Minha mãe se sentia constrangida com
tal comentário, pois, na verdade, eu não me enturmava com a garotada da rua.
Quase todos eles jogavam voleibol, inclusive uma das minhas primas que era bem
mais velha do que eu, e que era uma das melhores jogadoras do time feminino. No
time masculino havia garotos do meu tamanho, mais ou menos, e eles até tentaram
me engajar no grupo, mas eu era ruim em qualquer tipo de esportes, e do
voleibol, eu nem tinha conhecimento. Enquanto eles treinavam na rua em frente à
casa do meu tio, eu passava o tempo todo desenhando figuras diversas no passeio
da casa, utilizando giz, pedaços de carvão e de tijolos, além de flores e
folhas que esfregadas nos desenhos, serviam como "tintas" para
colorir. A dona Benília achou esquisito aquele garoto ali, horas a fio agachado
no passeio a rabiscar seja lá o que fosse. Nem sequer se preocupou em verificar
do que se tratava. Chegou a perguntar para minha mãe: - Ele é doente? -
Aborrecida e envergonhada, tímida como ela era, minha mãe só pôde responder: -
Bem... Ele come muito...
- Pedrinho e João, dois meninos que
moravam na vizinhança eram, assim como eu, fãs de cinema e de histórias em
quadrinhos. Numa tarde em que a turma treinava vôlei, eles que não eram do
time, sentaram-se no passeio para ver o treino, quando notaram as figuras
desenhadas no chão. Curiosos, perguntaram a mim: - Ô Zé, é você quem faz esses
desenhos? - Eu, todo sem jeito, respondi: - É... É... que eu gosto de desenhar
e... Os dois garotos ficaram encabulados com aquilo. Ali estavam riscados no
chão, caubóis, super-heróis, personagens de desenhos animados e outros desenhos
diversos, elaborados dentro das óbvias limitações técnicas de garoto de onze
anos.
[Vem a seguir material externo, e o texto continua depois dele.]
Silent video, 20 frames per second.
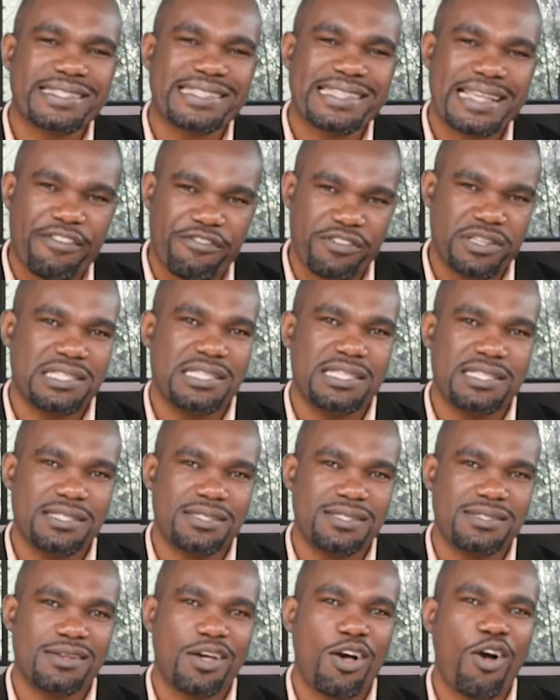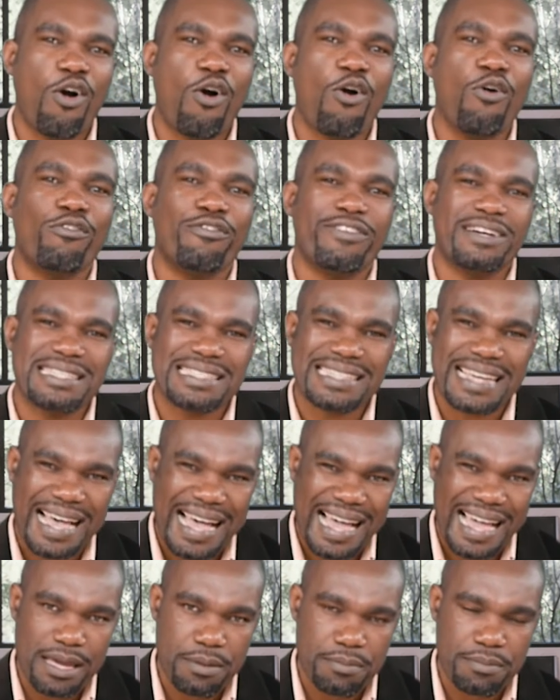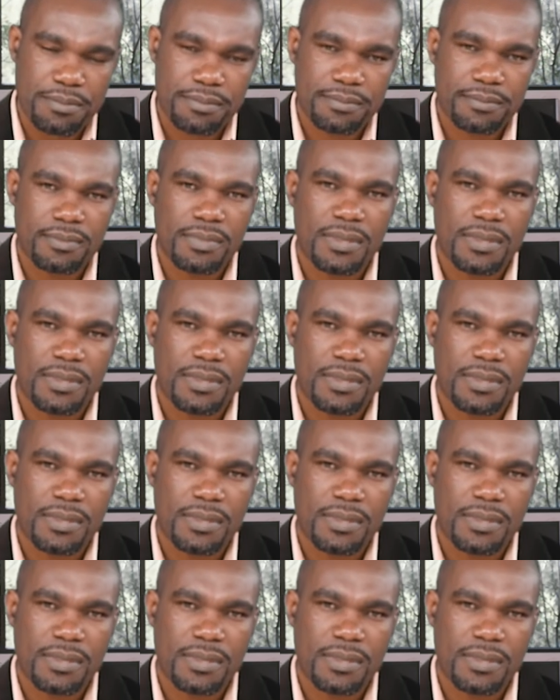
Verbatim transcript: services over time.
Pedrinho e João chamaram a atenção da turma para que viessem ver aquela
novidade. Alguns largaram o treino do jogo para vir olhar.
Daquela tarde em diante, minha imagem
de "esquisito" passou a ser vista de outra forma. Minha mãe sentiu-se
mais aliviada, quando minhas primas eufóricas contaram o sucesso que os meus
desenhos vinham fazendo, graças à "publicidade" feita por Pedrinho e
João.
Além de desenhar, eu passava horas no
meu quarto, lendo uns livros da biblioteca do meu tio-avô, Raymundo Meira
Magalhães* (Tio Raymundinho), que morava em outra rua e me emprestava livros de
Monteiro Lobato, ou de autores estrangeiros como AS VIAGENS DE GULLIVER, ou
ROBINSON CRUSOÉ, e outros.
Certa tarde, vi olhando pela janela
do meu quarto, o rosto moreno claro de uma garota de tranças quase ruivas, e
que se escondeu quando notou que eu a tinha visto. Naquele momento, eu estava
com um jogo de dominó sobre a cama tentando entender como se jogava aquilo. De
repente, ela apareceu na porta do quarto, pois, sendo moradora da casa em
frente onde eu estava, ela era conhecida e amiga de minhas primas. Seu nome era
Náira. Ao ver o dominó, ela perguntou: - Você sabe jogar? - Timidamente,
respondi que não e perguntei se ela sabia. Eu sei, disse a garota. Quer que eu
lhe ensine?
Somente então, notei melhor a beleza
da menina com seus olhos castanhos, além dos citados cabelos em tranças quase
ruivas e pele morena clara. Quando viu os livros sobre a pequena mesa que havia
no quarto, interessou-se em vê-los, pois também gostava de ler. Quis saber como
eu aprendera a desenhar, coisa que eu não saberia explicar exatamente.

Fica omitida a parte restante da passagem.